Input material section start

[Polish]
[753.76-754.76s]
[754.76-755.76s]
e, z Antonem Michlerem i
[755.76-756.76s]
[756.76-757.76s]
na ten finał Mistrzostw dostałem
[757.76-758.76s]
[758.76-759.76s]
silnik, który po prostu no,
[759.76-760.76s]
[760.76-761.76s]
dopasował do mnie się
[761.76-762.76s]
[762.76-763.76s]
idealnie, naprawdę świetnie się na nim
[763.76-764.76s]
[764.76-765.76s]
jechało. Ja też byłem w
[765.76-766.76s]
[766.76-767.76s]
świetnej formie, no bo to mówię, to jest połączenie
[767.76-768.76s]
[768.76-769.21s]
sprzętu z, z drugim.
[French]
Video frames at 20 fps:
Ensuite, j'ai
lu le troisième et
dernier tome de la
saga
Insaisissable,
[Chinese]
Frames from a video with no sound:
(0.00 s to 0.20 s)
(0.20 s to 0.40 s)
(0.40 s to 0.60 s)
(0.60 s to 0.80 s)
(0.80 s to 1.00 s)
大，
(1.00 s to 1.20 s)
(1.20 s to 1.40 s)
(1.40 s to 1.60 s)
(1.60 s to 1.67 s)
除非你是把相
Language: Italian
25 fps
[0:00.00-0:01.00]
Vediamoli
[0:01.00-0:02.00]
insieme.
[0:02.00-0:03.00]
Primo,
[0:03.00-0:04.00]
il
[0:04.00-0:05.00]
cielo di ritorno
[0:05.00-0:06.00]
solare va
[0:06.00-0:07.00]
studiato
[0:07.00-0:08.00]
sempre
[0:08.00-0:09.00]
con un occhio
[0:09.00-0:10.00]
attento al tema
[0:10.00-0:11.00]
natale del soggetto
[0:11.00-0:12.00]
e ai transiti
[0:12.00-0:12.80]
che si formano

Input material section end

> [Task statement] Exactly as shown above, write out all the records.

> [Answer to this task]
[Polish]
[753.76-754.76s]
[754.76-755.76s]
e, z Antonem Michlerem i
[755.76-756.76s]
[756.76-757.76s]
na ten finał Mistrzostw dostałem
[757.76-758.76s]
[758.76-759.76s]
silnik, który po prostu no,
[759.76-760.76s]
[760.76-761.76s]
dopasował do mnie się
[761.76-762.76s]
[762.76-763.76s]
idealnie, naprawdę świetnie się na nim
[763.76-764.76s]
[764.76-765.76s]
jechało. Ja też byłem w
[765.76-766.76s]
[766.76-767.76s]
świetnej formie, no bo to mówię, to jest połączenie
[767.76-768.76s]
[768.76-769.21s]
sprzętu z, z drugim.
[French]
Video frames at 20 fps:
Ensuite, j'ai
lu le troisième et
dernier tome de la
saga
Insaisissable,
[Chinese]
Frames from a video with no sound:
(0.00 s to 0.20 s)
(0.20 s to 0.40 s)
(0.40 s to 0.60 s)
(0.60 s to 0.80 s)
(0.80 s to 1.00 s)
大，
(1.00 s to 1.20 s)
(1.20 s to 1.40 s)
(1.40 s to 1.60 s)
(1.60 s to 1.67 s)
除非你是把相
Language: Italian
25 fps
[0:00.00-0:01.00]
Vediamoli
[0:01.00-0:02.00]
insieme.
[0:02.00-0:03.00]
Primo,
[0:03.00-0:04.00]
il
[0:04.00-0:05.00]
cielo di ritorno
[0:05.00-0:06.00]
solare va
[0:06.00-0:07.00]
studiato
[0:07.00-0:08.00]
sempre
[0:08.00-0:09.00]
con un occhio
[0:09.00-0:10.00]
attento al tema
[0:10.00-0:11.00]
natale del soggetto
[0:11.00-0:12.00]
e ai transiti
[0:12.00-0:12.80]
che si formano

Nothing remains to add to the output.